Archives pour décembre 31st, 2008

Longtemps je sentais une tristesse obscure en voyant marqués sur une pierre tombale un nom étranger et un lieu de naissance dans un autre pays. L’obscurité était celle qui teinte une émotion simple lorsqu’elle en éveille d’autres, plus troublantes, non admises. Je vivais déjà à l’étranger : s’agirait-il alors de trouver pire de mourir que de vivre loin de son pays ? Même pas mourir, mais rester sous terre « ailleurs » ?

J’ai été élevé dans un pays d’émigration. La misère, la faim, le chômage, mais aussi l’ambition et la tradition voyageuse, éloignaient les gens de leur terre natale. Ils partaient chercher fortune. Ceux qui traversaient seulement la mer d’Irlande rentraient pour les fêtes. Mais le départ aux Amériques, en Australie et en Nouvelle Zélande était sans retour. On accompagnait les partants jusqu’à l’embarcadère, et dans l’ombre du ferry pour l’Angleterre, première escale du grand voyage, ou du bateau qui rejoindrait le paquebot transatlantique au large, leurs père et mère, frères et sœurs, s’en séparèrent à jamais. Un dernier geste de la main de la coursive, et c’était fini. La relation ne se vivait plus que par lettres et dans les souvenirs.

Certains exilés ayant fait carrière et pris leur retraite pouvaient rentrer au pays en visite, mais devenus étrangers, habillés différemment, parlant avec un autre accent. Les seules retrouvailles avec la génération de leurs parents, qu’ils avaient connue dans la force de l’âge, avaient lieu au cimetière. Leurs propres tombes seraient creusées au pays d’adoption.

J’ai plongé à ma façon dans ce courant. Insensible à la poésie de Dublin, entendue de notre Belfast qui vivait en prose, j’étais plus attiré par ce Londres qui flamboyait comme un mirage, tant l’idée de toutes ses possibilités paraissait irréelle, et qui était pourtant réel. Dans les journaux anglais, arrivés en Irlande tard dans la matinée, je m’émerveillais à chercher une petite annonce avec une adresse dans la capitale. « Cette rue, ce numéro existent donc, un jour j’y irai sur mes deux jambes ! » Mon imagination s’y soûlerait d’une réalité à sa mesure. Au fait, j’ai vécu à Londres seulement le temps de connaître une vie de paumé et d’en avoir assez, puis j’ai traversé la Manche.

En partant à l’aventure, mon vague mépris pour ce que je laissais en Irlande cachait mal le fait que je fuyais autant.
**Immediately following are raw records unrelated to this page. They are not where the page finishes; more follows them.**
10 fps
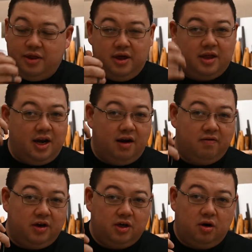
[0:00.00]
think that
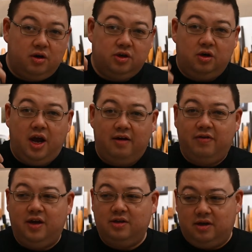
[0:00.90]
every guitarist should have
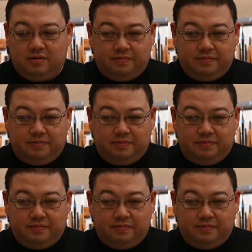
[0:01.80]
these, andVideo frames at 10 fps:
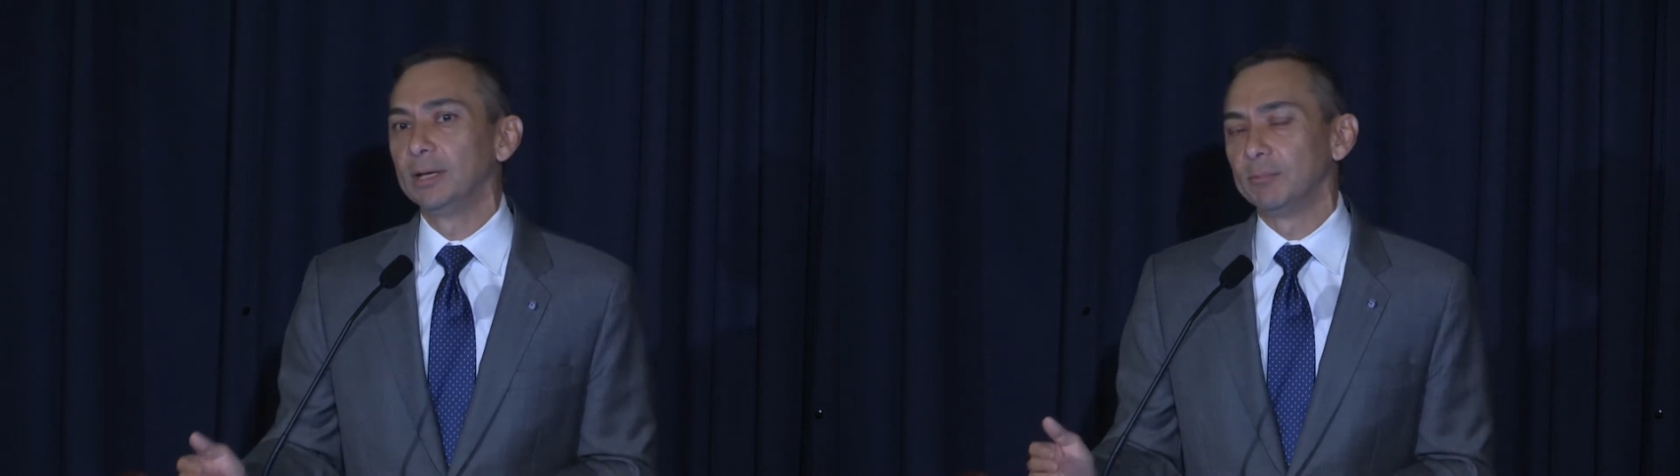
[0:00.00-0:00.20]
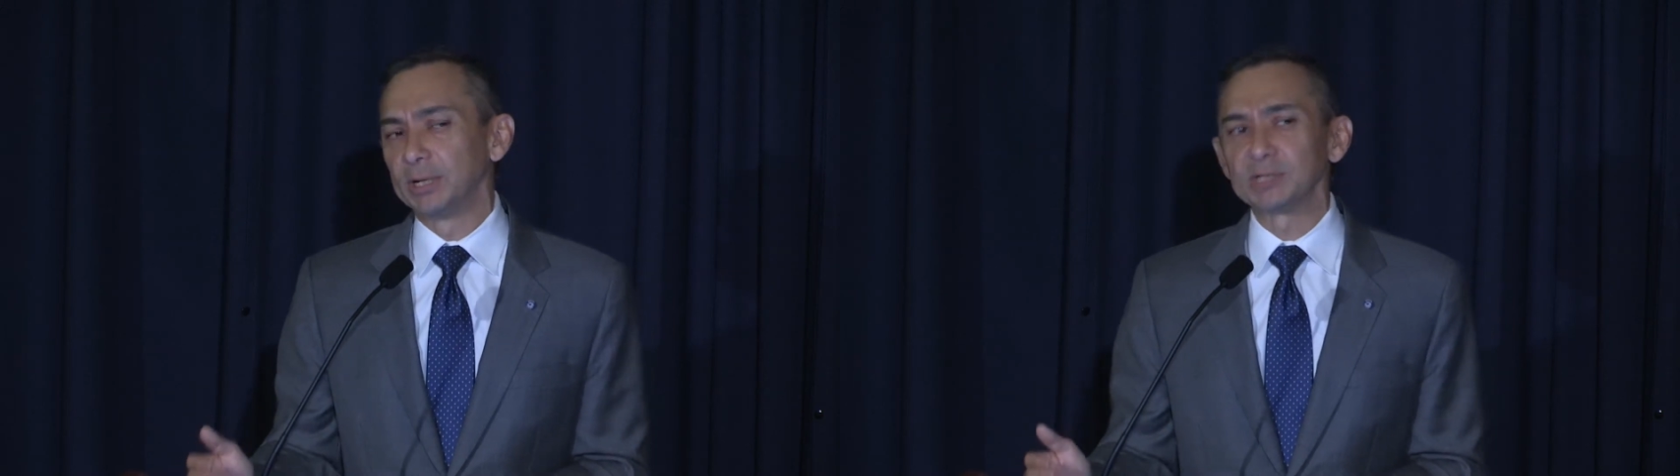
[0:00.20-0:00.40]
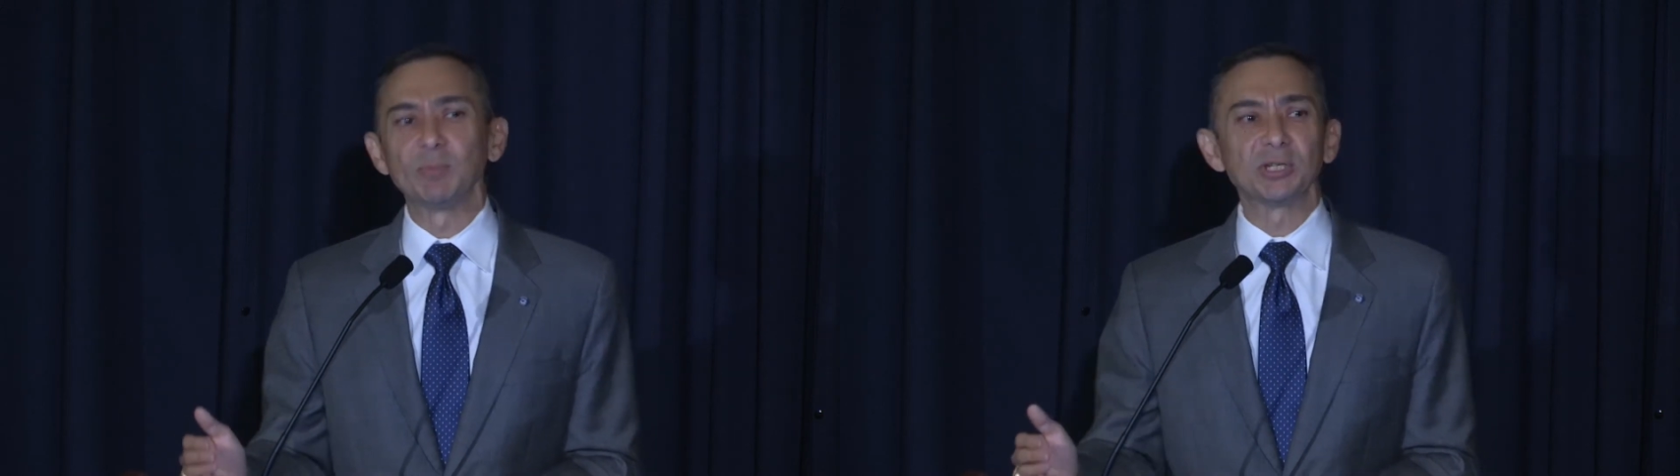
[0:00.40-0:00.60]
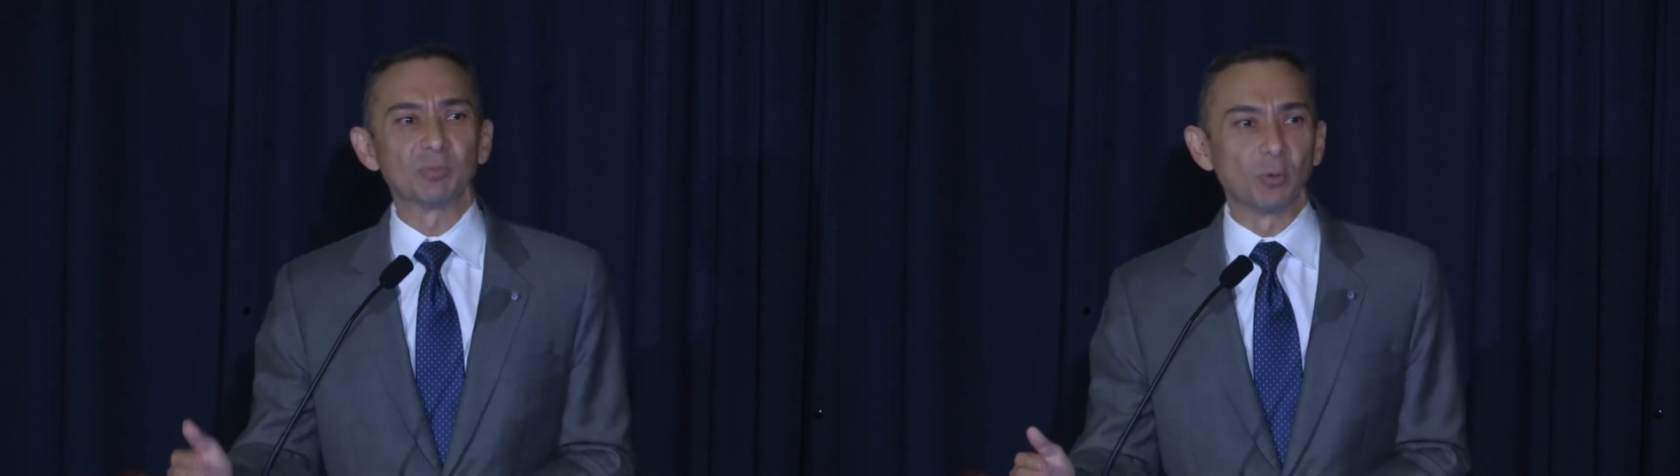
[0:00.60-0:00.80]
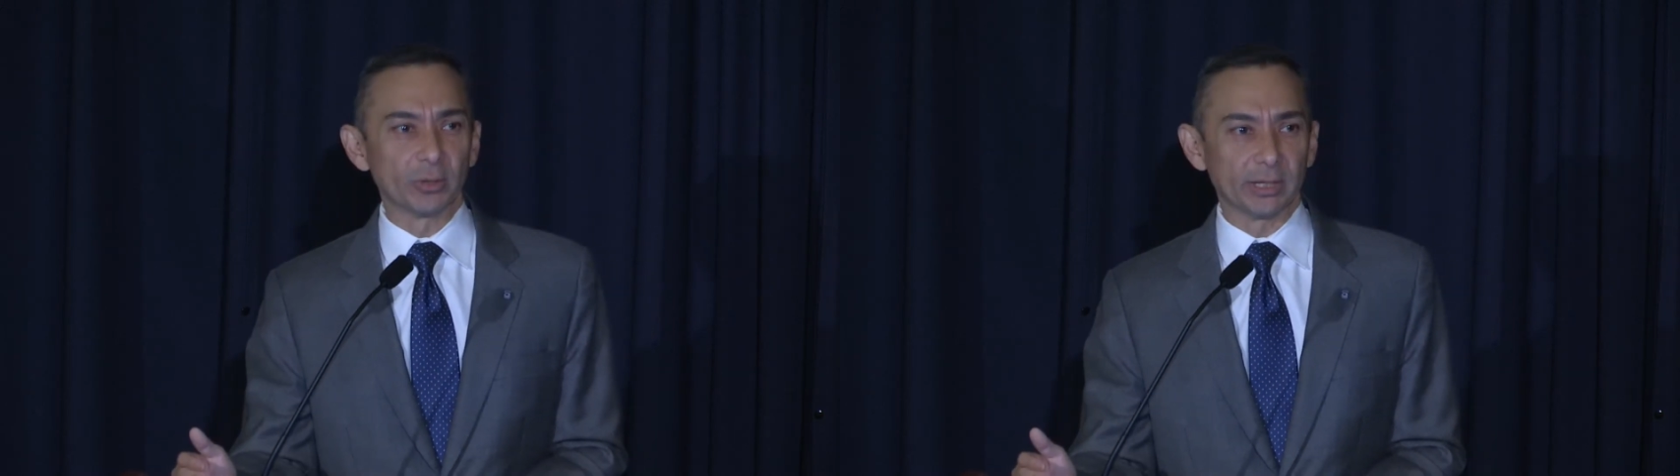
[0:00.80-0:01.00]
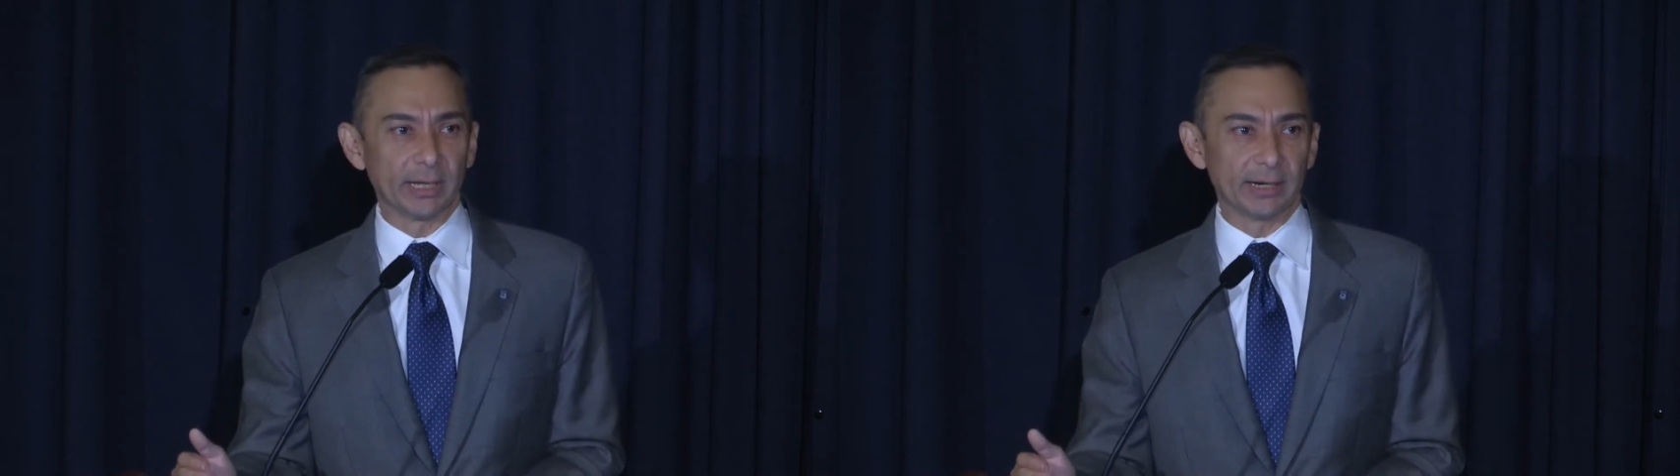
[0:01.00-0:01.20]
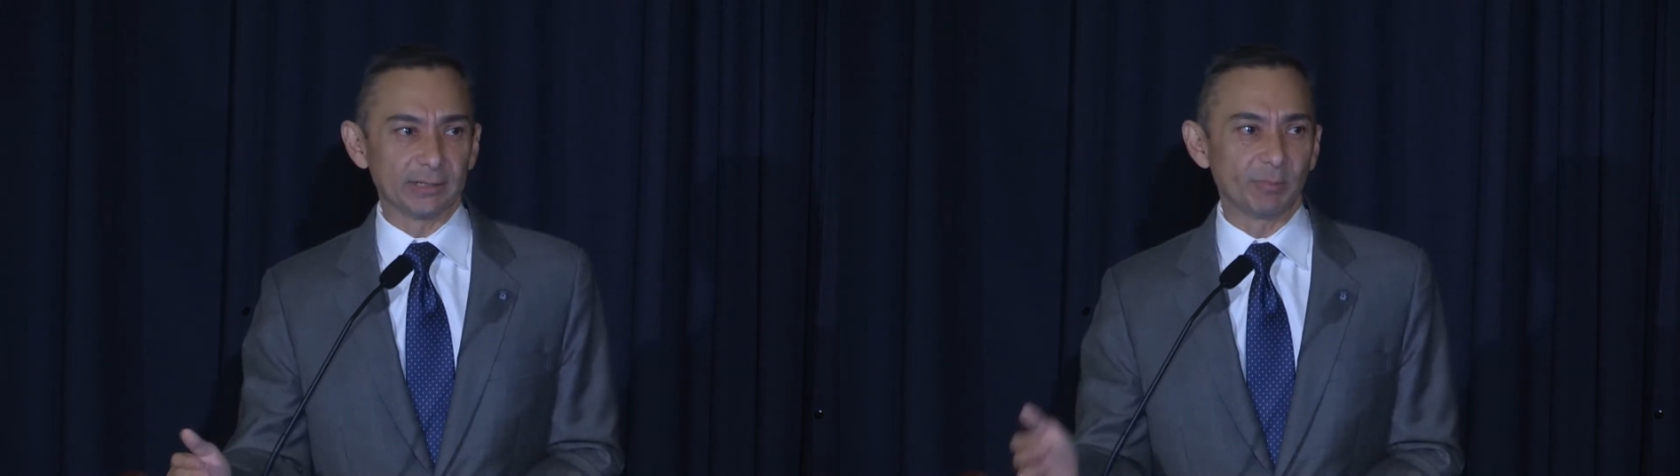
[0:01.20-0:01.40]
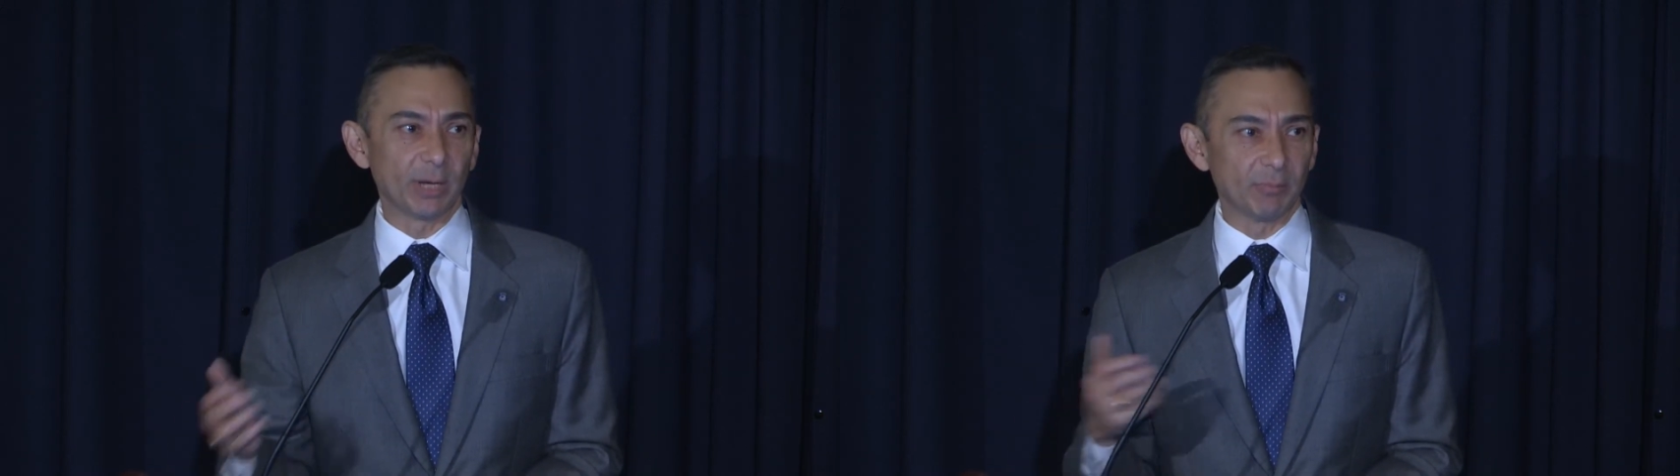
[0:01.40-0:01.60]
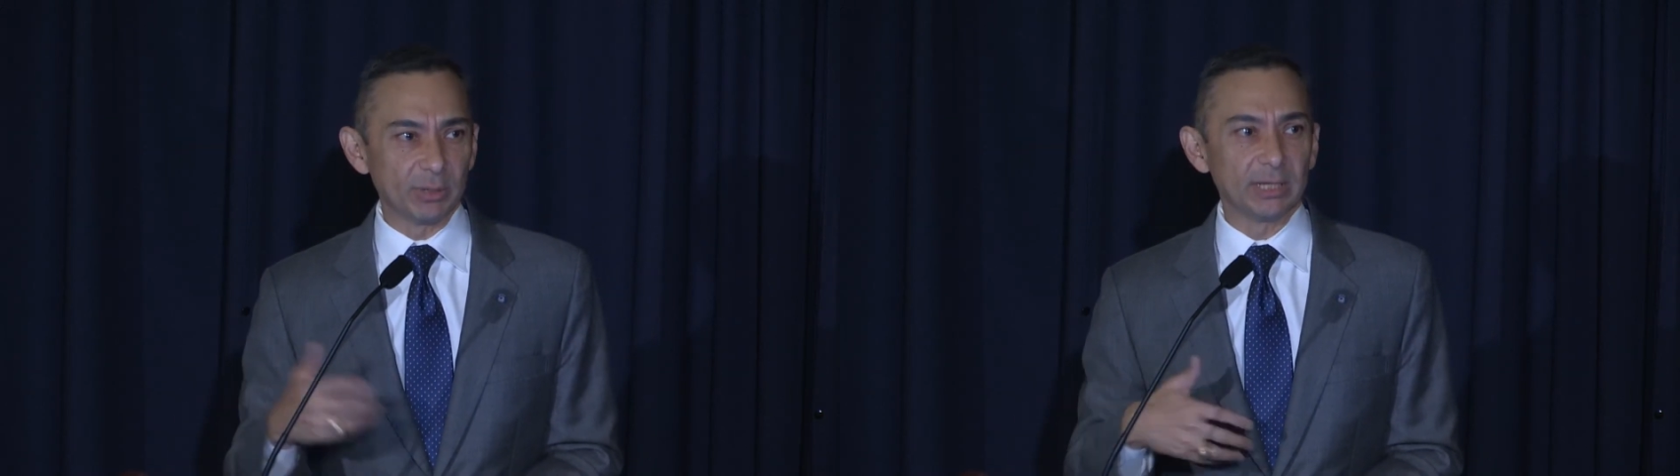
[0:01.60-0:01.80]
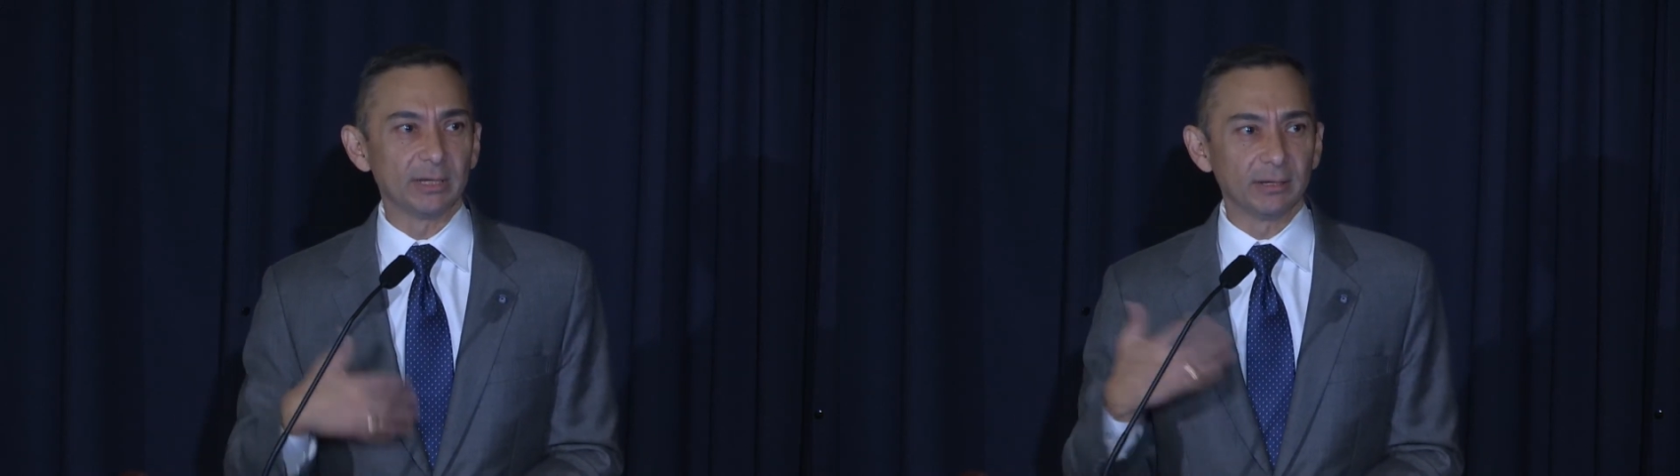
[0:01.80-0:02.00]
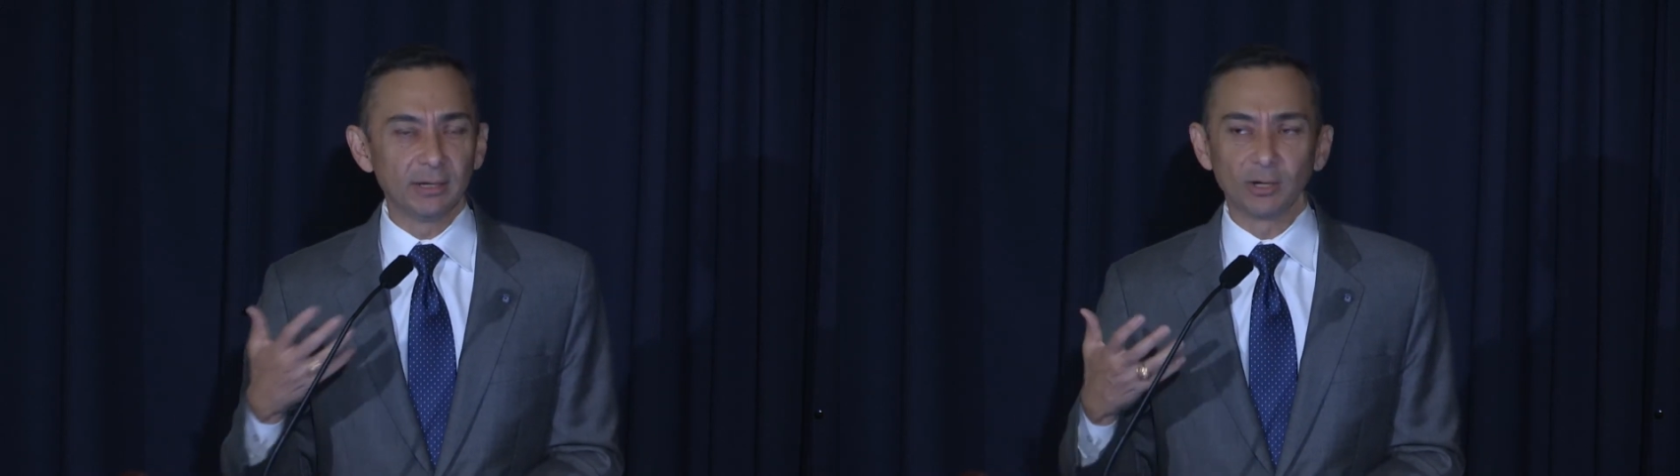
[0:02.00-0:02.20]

But it's much more than that. It's about being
Quoi et pourquoi ?

Je tournais d’abord le dos à un amour qui n’allait nulle part, pour entrer, je pensais, dans un deuil indéfini (à vingt-deux ans, âge des grands espoirs mais non moins grandes désespérances).

Mais il y avait pire. J’étais mal armé pour gérer la truculence de caractère des Irlandais du Nord, dont ils étaient fiers – alors qu’un charme suspect dégoulinait de ceux du Sud, pensions-nous. Enfant pourtant expansif et vif, je ne savais pas me défendre (les répliques cinglantes resteraient sans effet sur la solidité locale, j’en étais sûr). La pugnacité était physique aussi. Sur la route de l’école un garçon plus jeune saisit un jour la poignée de ma sacoche. Je fus tellement glacé qu’il abandonna ce combat inintéressant, me laissant terrorisé chaque fois en passant devant son jardin. Comment de tels persécuteurs discernaient-ils ce qui m’empêcherait de les envoyer au sol, ou au moins au diable ? Grandi, j’avais une voix doucereuse pour éviter de franches confrontations. Je la croyais éteinte ici, mais elle est restée tapie en moi. Rentré récemment, et face à un individu qui me rudoyait à table, avec une agressivité qu’il pensait peut-être salutaire, j’ai entendu avec horreur ma voix s’adoucir, mes phrases se faire lénifiantes.

Qu’arriverait-il si je me dressais sur mes terres natales, la voix rugissante, poings en avant, un défi fait homme ? Je ne sais pas, et l’ignorance de ce qui m’en empêche fait que la vie ici restera en partie un exil, jusqu’à pouvoir enterrer pour l’éternité et à l’étranger ce qui m’a fait fuir, c’est-à-dire le ton de ma propre voix.